Gli attacchi sono solo una delle conseguenze del conflitto in corso in Libia, in cui si fronteggiano l’esercito del maresciallo Khalifa Haftar, che controlla quasi tutta la Libia orientale, e il governo di Fayez al-Serraj, riconosciuto dalla comunità internazionale, con sede a Tripoli. Una menzione a parte la meritano le donne, vittime di ripetute violenze sessuali: su 16 campi di detenzione ufficiali, solo uno impiega personale femminile, sottolinea l’Onu. 

Gli appelli delle organizzazioni internazionali

Condizioni che non sono migliorabili, denunciano tutte le organizzazioni internazionali che lavorano in Libia. “I centri vanno chiusi — ribadisce a lavialiberaCarlotta Sami, portavoce dell’Unhcr —. Le condizioni al loro interno sono orribili e insopportabili. Ma è bene ribadire che rifugiati e richiedenti asilo presenti nel Paese, al momento circa 45mila, rischiano anche al di fuori dei centri di detenzione. In Libia è in corso una crisi dei diritti umani, non è un luogo d’asilo. Chiediamo ai governi europei di pretendere dal governo libico dei cambiamenti istituzionali e che gli autori delle violenze siano portati di fronte alla giustizia”.
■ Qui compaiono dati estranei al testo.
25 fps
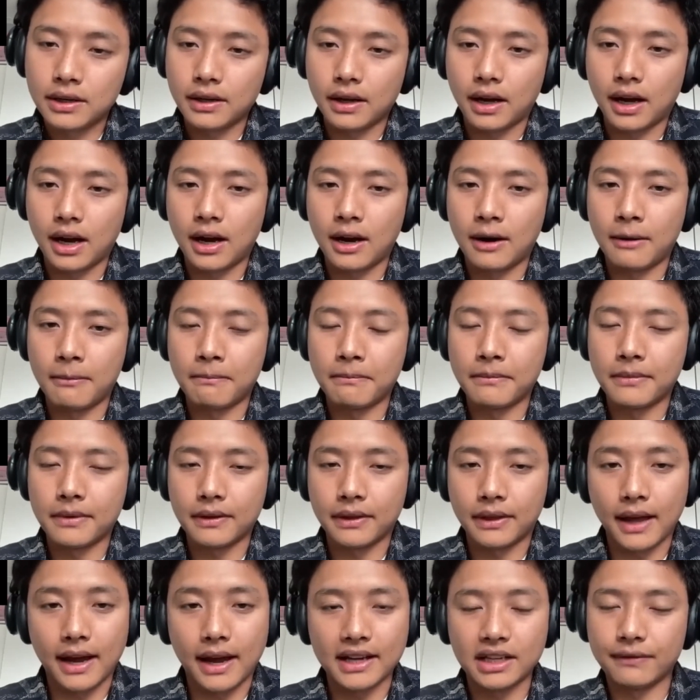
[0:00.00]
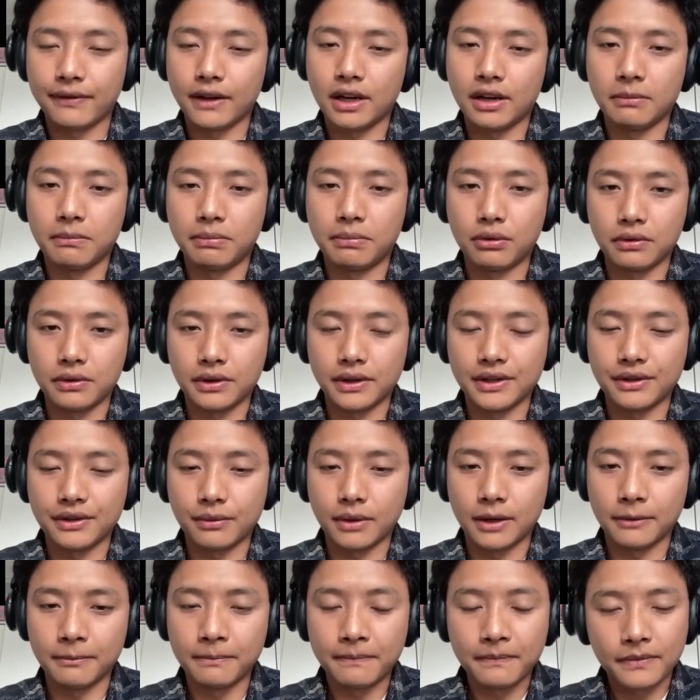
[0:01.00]
that is very important as
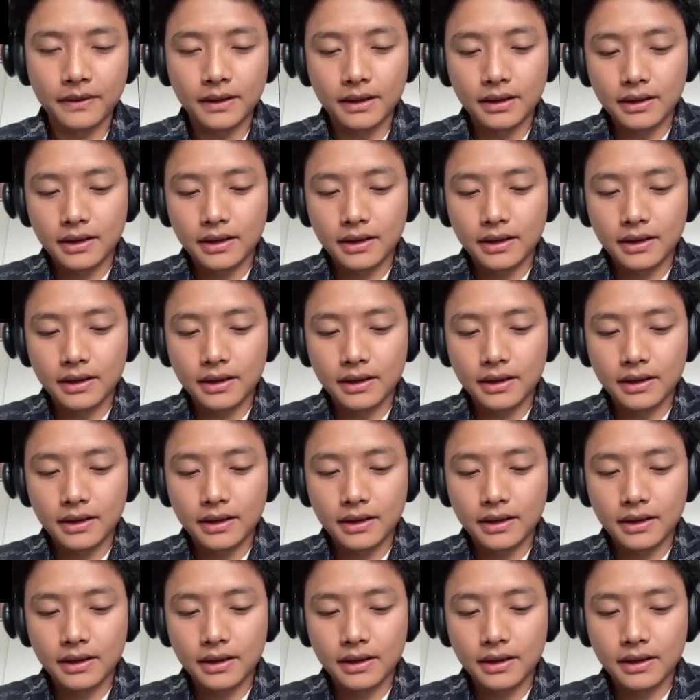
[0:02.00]
well.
"I centri vanno chiusi. Le condizioni al loro interno sono orribili e insopportabili"Carlotta Sami - portavoce Unhcr

Dal canto suo, il 30 gennaio scorso l’agenzia Onu per i rifugiati ha annunciato la sospensione delle proprie attività nel centro di raccolta e partenza di Tripoli, dove nelle ultime settimane hanno trovato rifugio 1700 persone. “Troppo rischioso, non abbiamo altra scelta”, è la motivazione ufficiale. Un abbandono che è stato accolto con preoccupazione da Medici senza frontiere. Michael Fark, capomissione Msf in Libia, attacca: “Rifugiati e migranti intrappolati in Libia sono stati abbandonati in un paese non solo in guerra, ma nel quale sono anche estremamente vulnerabili al traffico di esseri umani, alle violenze e ai lavori forzati”. “Invece che mettere fine a questi abusi, l’Europa sta aiutando la Libia a proseguire le violazioni”, scrive Amnesty International nell’appello lanciato per fermare la tortura e la detenzione dei rifugiati. Parole, fino ad ora, cadute nel vuoto.